PROVIDED DATA: Begin

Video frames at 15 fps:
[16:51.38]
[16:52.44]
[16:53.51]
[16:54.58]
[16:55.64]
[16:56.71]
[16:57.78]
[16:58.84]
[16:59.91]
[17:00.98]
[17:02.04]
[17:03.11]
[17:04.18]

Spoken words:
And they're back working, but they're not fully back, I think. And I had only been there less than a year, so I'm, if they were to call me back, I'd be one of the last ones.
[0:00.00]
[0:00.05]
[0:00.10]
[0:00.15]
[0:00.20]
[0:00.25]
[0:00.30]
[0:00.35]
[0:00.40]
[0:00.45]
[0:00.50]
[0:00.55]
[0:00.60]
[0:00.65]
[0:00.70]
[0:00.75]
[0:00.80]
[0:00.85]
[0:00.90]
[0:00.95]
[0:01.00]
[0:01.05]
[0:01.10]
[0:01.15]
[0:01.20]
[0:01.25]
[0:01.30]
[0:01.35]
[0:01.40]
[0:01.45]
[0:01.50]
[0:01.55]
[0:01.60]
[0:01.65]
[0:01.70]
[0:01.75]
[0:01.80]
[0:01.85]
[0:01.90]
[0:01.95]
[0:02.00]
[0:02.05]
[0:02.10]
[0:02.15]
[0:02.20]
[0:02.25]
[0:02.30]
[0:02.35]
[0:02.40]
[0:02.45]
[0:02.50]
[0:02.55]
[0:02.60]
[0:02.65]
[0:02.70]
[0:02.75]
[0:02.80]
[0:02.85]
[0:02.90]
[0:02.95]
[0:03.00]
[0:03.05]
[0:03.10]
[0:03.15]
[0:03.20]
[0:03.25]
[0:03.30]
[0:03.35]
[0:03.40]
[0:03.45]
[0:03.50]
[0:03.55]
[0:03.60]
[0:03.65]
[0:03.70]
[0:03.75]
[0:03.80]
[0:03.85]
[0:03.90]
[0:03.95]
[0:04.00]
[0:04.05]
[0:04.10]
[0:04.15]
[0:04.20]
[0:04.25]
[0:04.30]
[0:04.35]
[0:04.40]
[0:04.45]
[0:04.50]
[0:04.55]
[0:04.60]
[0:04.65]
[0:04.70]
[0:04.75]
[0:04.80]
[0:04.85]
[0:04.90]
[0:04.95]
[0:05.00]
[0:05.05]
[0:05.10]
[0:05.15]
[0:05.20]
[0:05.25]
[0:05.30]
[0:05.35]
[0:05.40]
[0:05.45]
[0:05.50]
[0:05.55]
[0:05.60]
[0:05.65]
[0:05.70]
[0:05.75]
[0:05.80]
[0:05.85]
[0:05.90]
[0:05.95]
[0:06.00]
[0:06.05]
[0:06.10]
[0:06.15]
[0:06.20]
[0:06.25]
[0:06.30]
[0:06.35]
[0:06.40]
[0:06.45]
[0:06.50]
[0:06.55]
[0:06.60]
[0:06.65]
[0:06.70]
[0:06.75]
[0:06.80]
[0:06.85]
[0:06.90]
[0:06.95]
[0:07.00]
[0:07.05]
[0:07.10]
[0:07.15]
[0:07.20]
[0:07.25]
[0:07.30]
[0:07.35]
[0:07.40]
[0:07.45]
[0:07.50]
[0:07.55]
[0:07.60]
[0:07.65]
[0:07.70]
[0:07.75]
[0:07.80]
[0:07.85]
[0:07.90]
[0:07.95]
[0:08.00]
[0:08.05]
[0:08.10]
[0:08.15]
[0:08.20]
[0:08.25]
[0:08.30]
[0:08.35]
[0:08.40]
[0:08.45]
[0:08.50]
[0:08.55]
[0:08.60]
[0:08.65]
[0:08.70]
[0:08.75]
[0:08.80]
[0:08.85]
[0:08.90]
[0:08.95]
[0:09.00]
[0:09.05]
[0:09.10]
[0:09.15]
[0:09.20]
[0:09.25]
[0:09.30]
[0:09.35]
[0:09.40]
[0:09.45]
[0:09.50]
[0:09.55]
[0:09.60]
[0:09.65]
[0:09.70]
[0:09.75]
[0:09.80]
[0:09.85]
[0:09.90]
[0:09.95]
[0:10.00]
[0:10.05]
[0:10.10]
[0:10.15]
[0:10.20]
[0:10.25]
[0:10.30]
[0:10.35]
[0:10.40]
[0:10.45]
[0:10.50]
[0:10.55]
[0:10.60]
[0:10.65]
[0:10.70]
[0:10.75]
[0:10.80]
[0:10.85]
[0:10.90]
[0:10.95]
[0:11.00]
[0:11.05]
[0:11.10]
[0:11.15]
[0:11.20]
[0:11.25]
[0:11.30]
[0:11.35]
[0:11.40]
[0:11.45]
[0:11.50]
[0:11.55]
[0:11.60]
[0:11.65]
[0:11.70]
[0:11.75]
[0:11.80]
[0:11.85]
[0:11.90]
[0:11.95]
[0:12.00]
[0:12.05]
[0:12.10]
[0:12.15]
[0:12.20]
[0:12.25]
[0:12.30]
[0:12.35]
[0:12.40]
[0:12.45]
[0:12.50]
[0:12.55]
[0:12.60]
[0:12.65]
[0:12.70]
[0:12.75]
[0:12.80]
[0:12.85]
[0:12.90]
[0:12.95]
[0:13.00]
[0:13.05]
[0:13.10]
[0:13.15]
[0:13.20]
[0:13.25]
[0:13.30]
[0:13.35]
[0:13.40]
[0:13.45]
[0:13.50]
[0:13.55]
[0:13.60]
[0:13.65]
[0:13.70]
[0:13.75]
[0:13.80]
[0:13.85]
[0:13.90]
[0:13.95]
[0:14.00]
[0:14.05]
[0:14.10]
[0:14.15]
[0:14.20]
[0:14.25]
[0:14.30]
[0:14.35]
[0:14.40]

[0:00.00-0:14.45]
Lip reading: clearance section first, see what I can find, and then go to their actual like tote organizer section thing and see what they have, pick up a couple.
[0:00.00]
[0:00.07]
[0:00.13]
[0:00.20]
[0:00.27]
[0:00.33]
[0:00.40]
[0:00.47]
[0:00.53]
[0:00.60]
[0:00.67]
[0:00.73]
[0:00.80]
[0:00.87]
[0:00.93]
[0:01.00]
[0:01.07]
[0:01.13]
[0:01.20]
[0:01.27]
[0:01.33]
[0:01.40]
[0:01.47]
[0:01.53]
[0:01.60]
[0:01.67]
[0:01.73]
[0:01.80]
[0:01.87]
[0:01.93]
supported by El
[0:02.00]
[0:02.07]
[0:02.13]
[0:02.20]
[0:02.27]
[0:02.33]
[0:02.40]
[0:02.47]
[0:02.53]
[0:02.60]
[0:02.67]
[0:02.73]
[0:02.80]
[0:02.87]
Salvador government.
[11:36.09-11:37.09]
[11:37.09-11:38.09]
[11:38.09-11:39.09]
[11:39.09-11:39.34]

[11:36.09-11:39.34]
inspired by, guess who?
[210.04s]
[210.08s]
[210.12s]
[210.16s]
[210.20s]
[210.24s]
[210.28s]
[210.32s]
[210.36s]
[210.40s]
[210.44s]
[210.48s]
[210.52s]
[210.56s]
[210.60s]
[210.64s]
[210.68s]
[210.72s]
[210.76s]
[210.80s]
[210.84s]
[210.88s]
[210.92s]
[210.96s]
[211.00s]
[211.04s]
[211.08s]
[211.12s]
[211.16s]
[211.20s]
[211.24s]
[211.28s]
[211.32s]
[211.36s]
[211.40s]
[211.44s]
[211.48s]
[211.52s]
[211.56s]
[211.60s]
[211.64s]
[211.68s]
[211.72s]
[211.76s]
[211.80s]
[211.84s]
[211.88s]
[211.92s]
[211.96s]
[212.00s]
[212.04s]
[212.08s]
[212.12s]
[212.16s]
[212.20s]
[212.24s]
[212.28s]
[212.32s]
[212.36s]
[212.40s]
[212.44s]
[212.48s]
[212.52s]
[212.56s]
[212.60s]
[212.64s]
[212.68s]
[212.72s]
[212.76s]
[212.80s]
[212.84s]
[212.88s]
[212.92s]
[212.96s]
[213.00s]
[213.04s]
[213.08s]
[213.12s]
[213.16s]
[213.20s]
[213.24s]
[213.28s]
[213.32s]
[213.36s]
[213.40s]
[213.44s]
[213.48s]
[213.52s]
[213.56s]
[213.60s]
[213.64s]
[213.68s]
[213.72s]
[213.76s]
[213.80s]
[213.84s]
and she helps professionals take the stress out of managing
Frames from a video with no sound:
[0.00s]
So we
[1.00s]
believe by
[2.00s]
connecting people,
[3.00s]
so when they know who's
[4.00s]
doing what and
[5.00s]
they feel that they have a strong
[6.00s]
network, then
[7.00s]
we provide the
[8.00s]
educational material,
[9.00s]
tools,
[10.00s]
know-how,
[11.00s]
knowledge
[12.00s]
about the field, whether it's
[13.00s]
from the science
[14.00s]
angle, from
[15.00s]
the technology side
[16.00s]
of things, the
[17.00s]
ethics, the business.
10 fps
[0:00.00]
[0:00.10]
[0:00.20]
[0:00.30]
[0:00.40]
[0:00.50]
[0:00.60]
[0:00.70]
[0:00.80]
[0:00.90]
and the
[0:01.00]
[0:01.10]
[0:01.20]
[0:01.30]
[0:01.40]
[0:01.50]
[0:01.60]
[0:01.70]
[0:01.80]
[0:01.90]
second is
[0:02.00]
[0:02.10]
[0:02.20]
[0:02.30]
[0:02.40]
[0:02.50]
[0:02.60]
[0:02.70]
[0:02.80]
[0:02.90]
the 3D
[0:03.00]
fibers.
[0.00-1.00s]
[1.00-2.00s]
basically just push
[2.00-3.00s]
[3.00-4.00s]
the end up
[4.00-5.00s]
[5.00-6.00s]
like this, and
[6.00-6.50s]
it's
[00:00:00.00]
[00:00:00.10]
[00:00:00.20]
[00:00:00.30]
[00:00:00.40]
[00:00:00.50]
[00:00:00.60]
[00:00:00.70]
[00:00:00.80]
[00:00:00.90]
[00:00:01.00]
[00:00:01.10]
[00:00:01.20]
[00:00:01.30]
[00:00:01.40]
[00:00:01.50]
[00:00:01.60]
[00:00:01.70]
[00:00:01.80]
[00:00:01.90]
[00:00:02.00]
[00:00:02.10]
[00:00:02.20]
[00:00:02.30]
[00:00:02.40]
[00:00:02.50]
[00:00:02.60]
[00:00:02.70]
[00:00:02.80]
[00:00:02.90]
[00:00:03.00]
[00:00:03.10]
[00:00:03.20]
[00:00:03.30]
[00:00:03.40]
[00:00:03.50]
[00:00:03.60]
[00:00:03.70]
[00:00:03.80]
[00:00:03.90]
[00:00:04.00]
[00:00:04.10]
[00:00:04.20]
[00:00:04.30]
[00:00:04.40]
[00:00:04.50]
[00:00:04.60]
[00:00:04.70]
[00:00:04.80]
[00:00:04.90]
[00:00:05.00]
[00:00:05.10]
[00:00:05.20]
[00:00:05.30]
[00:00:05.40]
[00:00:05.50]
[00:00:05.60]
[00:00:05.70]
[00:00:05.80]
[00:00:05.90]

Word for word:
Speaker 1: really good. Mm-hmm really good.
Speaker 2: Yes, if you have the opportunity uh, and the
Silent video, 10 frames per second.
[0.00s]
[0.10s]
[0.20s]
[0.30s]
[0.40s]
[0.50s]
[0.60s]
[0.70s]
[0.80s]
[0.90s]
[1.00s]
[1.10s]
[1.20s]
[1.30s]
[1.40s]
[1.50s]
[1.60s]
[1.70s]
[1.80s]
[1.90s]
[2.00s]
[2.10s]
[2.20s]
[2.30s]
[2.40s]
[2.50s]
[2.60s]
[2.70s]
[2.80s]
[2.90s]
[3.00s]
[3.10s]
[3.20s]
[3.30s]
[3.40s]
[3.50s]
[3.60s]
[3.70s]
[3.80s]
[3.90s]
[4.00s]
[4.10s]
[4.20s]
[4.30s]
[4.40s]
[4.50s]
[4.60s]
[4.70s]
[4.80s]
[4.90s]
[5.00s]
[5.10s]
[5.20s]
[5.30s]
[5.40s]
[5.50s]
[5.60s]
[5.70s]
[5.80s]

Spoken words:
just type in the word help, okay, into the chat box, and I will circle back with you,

PROVIDED DATA: End

## TASK BRIEF
Reproduce, word for word, every line starting at the line that contains "[00:00:04.80]" and ending with the final line of the entries.

## FINISHED EXERCISE
[00:00:04.80]
[00:00:04.90]
[00:00:05.00]
[00:00:05.10]
[00:00:05.20]
[00:00:05.30]
[00:00:05.40]
[00:00:05.50]
[00:00:05.60]
[00:00:05.70]
[00:00:05.80]
[00:00:05.90]

Word for word:
Speaker 1: really good. Mm-hmm really good.
Speaker 2: Yes, if you have the opportunity uh, and the
Silent video, 10 frames per second.
[0.00s]
[0.10s]
[0.20s]
[0.30s]
[0.40s]
[0.50s]
[0.60s]
[0.70s]
[0.80s]
[0.90s]
[1.00s]
[1.10s]
[1.20s]
[1.30s]
[1.40s]
[1.50s]
[1.60s]
[1.70s]
[1.80s]
[1.90s]
[2.00s]
[2.10s]
[2.20s]
[2.30s]
[2.40s]
[2.50s]
[2.60s]
[2.70s]
[2.80s]
[2.90s]
[3.00s]
[3.10s]
[3.20s]
[3.30s]
[3.40s]
[3.50s]
[3.60s]
[3.70s]
[3.80s]
[3.90s]
[4.00s]
[4.10s]
[4.20s]
[4.30s]
[4.40s]
[4.50s]
[4.60s]
[4.70s]
[4.80s]
[4.90s]
[5.00s]
[5.10s]
[5.20s]
[5.30s]
[5.40s]
[5.50s]
[5.60s]
[5.70s]
[5.80s]

Spoken words:
just type in the word help, okay, into the chat box, and I will circle back with you,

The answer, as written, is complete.